Order entered November 14, 2003 (Jean T. Schneider, J.) modified to deny tenant's cross motion for summary judgment, to reinstate the petition, and to remand the matter to Civil Court for further proceedings; as modified, order affirmed, with $10 costs to petitioner appellant.
This holdover proceeding, seeking possession of a rent stabilized apartment on the ground that the tenant of record, Barton Weisbond, violated the lease by subletting or assigning the premises to his son, Spencer Weisbond, is not susceptible to summary dismissal. This thin record so far developed raises triable issues as to the nature and extent of Spencer's occupancy in the apartment, matters peculiarly within respondents' knowledge. We note that the record is devoid of any evidence tending to show that Spencer had extensive occupancy ties to the subject apartment (cf. 235 West 71 Street LLC v. Chechak, 16 A.D.3d 242, 790 N.Y.S.2d 871 [2005]; Hudson St. Equities Group, Inc. v. Escoffier, N.Y.L.J. Aug. 20, 2003, p. 18, col. 1, 2003 WL 21994079 [App. Term, 1st Dept.] ), and, indeed, that Spencer's own affidavit appears to acknowledge that he never contemporaneously resided in the subject apartment with her father.

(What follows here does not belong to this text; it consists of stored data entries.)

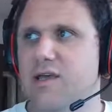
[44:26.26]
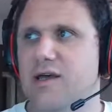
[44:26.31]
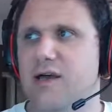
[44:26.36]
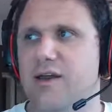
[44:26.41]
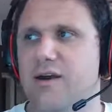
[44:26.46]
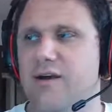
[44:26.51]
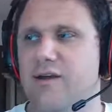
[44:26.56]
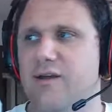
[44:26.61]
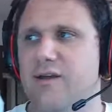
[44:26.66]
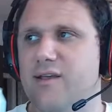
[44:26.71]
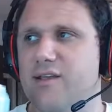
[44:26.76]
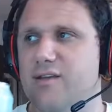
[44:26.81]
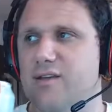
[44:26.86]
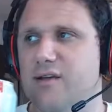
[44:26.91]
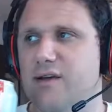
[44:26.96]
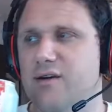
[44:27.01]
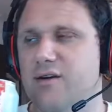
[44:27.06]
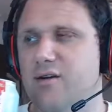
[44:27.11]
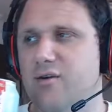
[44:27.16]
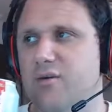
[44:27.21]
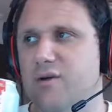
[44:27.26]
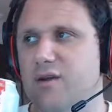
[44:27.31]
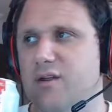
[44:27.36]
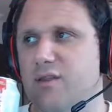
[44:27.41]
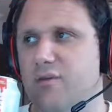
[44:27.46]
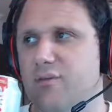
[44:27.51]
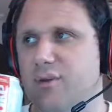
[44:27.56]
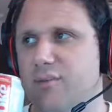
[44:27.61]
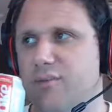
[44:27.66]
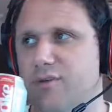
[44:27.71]
I don't know. I don't know what
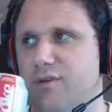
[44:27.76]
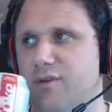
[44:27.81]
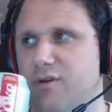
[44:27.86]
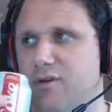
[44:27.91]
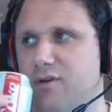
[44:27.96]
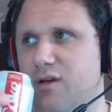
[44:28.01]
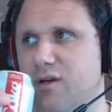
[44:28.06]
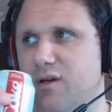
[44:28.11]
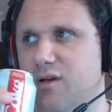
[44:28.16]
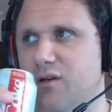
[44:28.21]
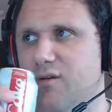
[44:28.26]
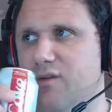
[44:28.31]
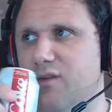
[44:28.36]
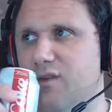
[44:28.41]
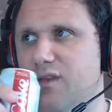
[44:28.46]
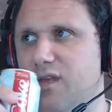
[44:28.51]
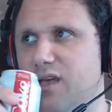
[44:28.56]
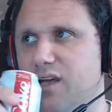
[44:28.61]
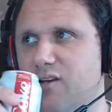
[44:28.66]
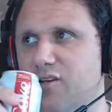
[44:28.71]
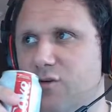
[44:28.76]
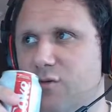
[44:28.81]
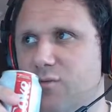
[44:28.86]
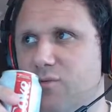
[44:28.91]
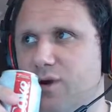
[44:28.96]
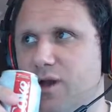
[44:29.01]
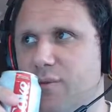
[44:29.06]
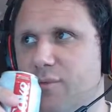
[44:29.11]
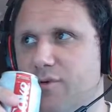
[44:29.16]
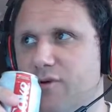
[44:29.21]
other people do. I don't know what the actual
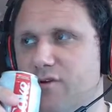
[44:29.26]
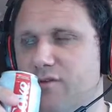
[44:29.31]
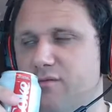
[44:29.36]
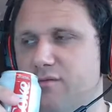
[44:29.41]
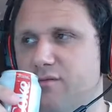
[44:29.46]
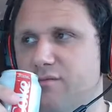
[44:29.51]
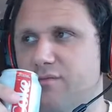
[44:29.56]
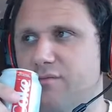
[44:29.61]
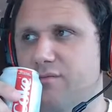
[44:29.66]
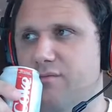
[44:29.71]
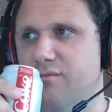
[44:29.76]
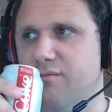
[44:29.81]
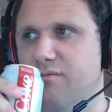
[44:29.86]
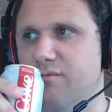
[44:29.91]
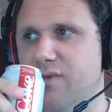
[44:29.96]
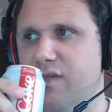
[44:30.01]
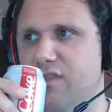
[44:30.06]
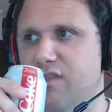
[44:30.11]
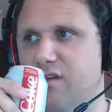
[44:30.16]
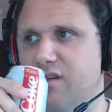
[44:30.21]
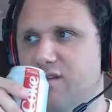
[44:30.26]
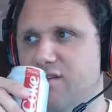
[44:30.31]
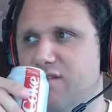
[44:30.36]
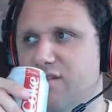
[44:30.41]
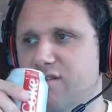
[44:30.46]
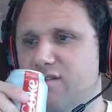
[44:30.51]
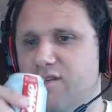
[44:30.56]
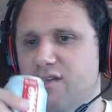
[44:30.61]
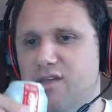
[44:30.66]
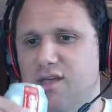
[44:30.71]
proper method
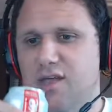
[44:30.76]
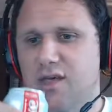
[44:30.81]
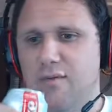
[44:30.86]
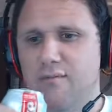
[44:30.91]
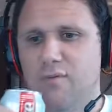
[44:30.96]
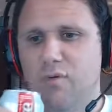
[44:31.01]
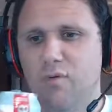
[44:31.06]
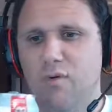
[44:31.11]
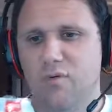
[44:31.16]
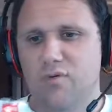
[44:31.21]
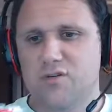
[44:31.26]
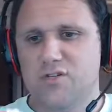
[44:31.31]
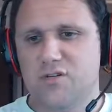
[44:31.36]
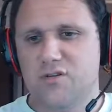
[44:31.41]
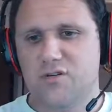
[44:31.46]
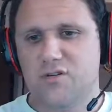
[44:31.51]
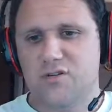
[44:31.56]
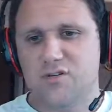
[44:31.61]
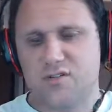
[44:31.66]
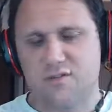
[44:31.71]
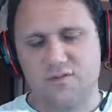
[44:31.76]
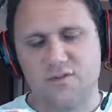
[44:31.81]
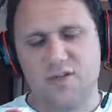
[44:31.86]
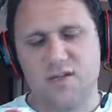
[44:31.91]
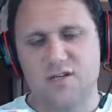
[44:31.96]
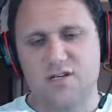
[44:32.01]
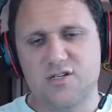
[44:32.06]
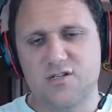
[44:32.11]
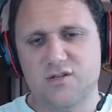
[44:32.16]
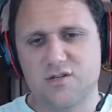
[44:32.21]
is. But what would you use if you
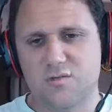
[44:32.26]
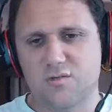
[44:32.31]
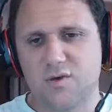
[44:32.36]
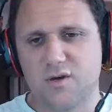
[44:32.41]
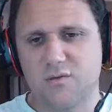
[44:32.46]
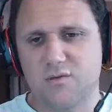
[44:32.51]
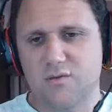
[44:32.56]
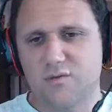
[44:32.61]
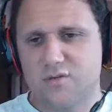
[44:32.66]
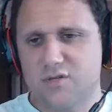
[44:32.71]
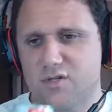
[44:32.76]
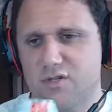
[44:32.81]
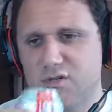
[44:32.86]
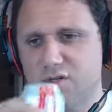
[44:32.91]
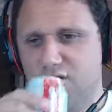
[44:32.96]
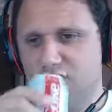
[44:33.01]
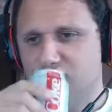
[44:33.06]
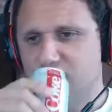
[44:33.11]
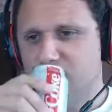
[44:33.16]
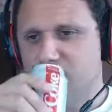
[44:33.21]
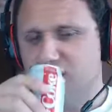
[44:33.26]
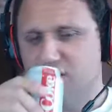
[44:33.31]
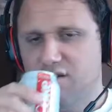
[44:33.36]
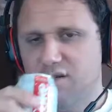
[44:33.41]
had to choose one? What would you use?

In reinstating the petition, we do not pass upon landlord's application for discovery and use and occupancy, issues not reached below. Our disposition is without prejudice to the landlord's right to renew its application for such relief in the Civil Court.

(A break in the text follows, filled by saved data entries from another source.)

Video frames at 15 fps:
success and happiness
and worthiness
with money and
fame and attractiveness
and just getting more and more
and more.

I respectfully dissent and would affirm. Once again we consider contentions of nonprimary residence brought in the guise of an illegal sublet to a family member, presumably to avoid the requirements of the “Golub” notice or perhaps as a “fishing expedition” in contemplation of future litigation.
Summary judgement dismissal of the holdover petition was warranted, since landlord failed to come forward with evidence of an illegal sublet in opposition to respondents' factual showing on their motion. All that was shown is that the stabilized apartment may no longer be the primary residence of the 73 year-old tenant, who is currently in a nursing home, and that the tenant's adult son is now “taking care” of the apartment on a temporary basis. In the absence of any showing whatsoever that a leasehold relationship existed between the father and son, (see 445/86 Owners Corp. v. Haydon, 300 A.D.2d 87, 88-89, 751 N.Y.S.2d 456 [2002] ), the illegal sublet petition was properly dismissed. Landlord's allegations may be pursued in the context of a nonprimary residence holdover proceeding (see 235 West 71 St. LLC v. Chechak, 16 A.D.3d 242, 790 N.Y.S.2d 871 [2005]; PLWJ Realty v. Gonzalez, 285 A.D.2d 370, 726 N.Y.S.2d 858 [2001], lv. dismissed 97 N.Y.2d 676, 738 N.Y.S.2d 287, 764 N.E.2d 391 [2001]; Park Holding Co. v. Rosen, 241 A.D.2d 304, 660 N.Y.S.2d 969 [1997] ).
This constitutes the decision and order of the Court.
PER CURIAM.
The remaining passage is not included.